### ACTIVITY
Nothing but the lines from the one containing "[0:09.00-0:09.50]" through the final line of the listing should appear in the answer, each exactly as written.

+++

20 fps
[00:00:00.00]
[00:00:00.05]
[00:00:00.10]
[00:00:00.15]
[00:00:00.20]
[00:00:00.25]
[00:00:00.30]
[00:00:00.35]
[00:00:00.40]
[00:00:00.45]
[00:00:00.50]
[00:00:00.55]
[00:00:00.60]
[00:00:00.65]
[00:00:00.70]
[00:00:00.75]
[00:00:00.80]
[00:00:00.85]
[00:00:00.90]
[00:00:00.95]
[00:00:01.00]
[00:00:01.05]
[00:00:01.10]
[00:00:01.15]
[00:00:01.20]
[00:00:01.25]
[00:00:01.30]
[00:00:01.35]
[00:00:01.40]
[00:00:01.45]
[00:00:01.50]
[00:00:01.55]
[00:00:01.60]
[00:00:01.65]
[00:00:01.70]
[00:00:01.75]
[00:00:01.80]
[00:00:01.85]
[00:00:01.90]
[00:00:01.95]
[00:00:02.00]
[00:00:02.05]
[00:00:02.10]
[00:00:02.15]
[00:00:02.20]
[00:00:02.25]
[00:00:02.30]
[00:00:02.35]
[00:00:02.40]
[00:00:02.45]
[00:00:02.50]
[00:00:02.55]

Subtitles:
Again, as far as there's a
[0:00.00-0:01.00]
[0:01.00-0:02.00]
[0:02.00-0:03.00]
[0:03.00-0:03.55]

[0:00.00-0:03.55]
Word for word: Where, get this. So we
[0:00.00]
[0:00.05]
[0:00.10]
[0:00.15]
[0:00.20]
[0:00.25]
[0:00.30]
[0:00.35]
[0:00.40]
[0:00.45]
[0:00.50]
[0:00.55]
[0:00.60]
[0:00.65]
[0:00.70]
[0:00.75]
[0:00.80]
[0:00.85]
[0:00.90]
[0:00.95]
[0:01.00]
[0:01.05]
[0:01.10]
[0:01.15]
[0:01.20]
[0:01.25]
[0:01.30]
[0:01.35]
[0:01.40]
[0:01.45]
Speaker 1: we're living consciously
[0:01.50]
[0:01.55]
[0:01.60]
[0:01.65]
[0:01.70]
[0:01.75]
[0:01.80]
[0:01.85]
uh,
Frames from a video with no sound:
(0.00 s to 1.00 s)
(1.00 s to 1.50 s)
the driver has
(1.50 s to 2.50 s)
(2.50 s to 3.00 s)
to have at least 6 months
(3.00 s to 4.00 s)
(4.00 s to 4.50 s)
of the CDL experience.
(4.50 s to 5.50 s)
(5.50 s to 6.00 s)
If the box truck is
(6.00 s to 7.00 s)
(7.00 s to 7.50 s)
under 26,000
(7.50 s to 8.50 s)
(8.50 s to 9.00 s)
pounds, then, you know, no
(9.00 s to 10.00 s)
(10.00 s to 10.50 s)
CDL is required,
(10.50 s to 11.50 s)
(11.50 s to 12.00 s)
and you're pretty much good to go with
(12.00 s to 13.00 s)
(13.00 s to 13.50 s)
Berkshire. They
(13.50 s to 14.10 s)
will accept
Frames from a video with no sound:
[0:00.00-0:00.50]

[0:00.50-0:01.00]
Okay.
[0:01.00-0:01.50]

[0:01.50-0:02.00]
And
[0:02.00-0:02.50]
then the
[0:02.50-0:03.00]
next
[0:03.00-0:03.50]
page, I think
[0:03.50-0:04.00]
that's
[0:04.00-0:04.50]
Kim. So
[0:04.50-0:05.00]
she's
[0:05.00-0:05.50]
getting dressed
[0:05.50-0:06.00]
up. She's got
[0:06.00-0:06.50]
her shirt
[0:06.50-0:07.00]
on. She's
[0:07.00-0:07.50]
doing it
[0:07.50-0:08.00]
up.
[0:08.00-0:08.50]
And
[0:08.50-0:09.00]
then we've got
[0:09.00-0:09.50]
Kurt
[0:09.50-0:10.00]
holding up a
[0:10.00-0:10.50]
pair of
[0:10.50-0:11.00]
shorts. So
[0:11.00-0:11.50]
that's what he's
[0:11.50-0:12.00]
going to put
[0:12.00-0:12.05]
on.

+++

### RESULT FOR THIS EXERCISE
[0:09.00-0:09.50]
Kurt
[0:09.50-0:10.00]
holding up a
[0:10.00-0:10.50]
pair of
[0:10.50-0:11.00]
shorts. So
[0:11.00-0:11.50]
that's what he's
[0:11.50-0:12.00]
going to put
[0:12.00-0:12.05]
on.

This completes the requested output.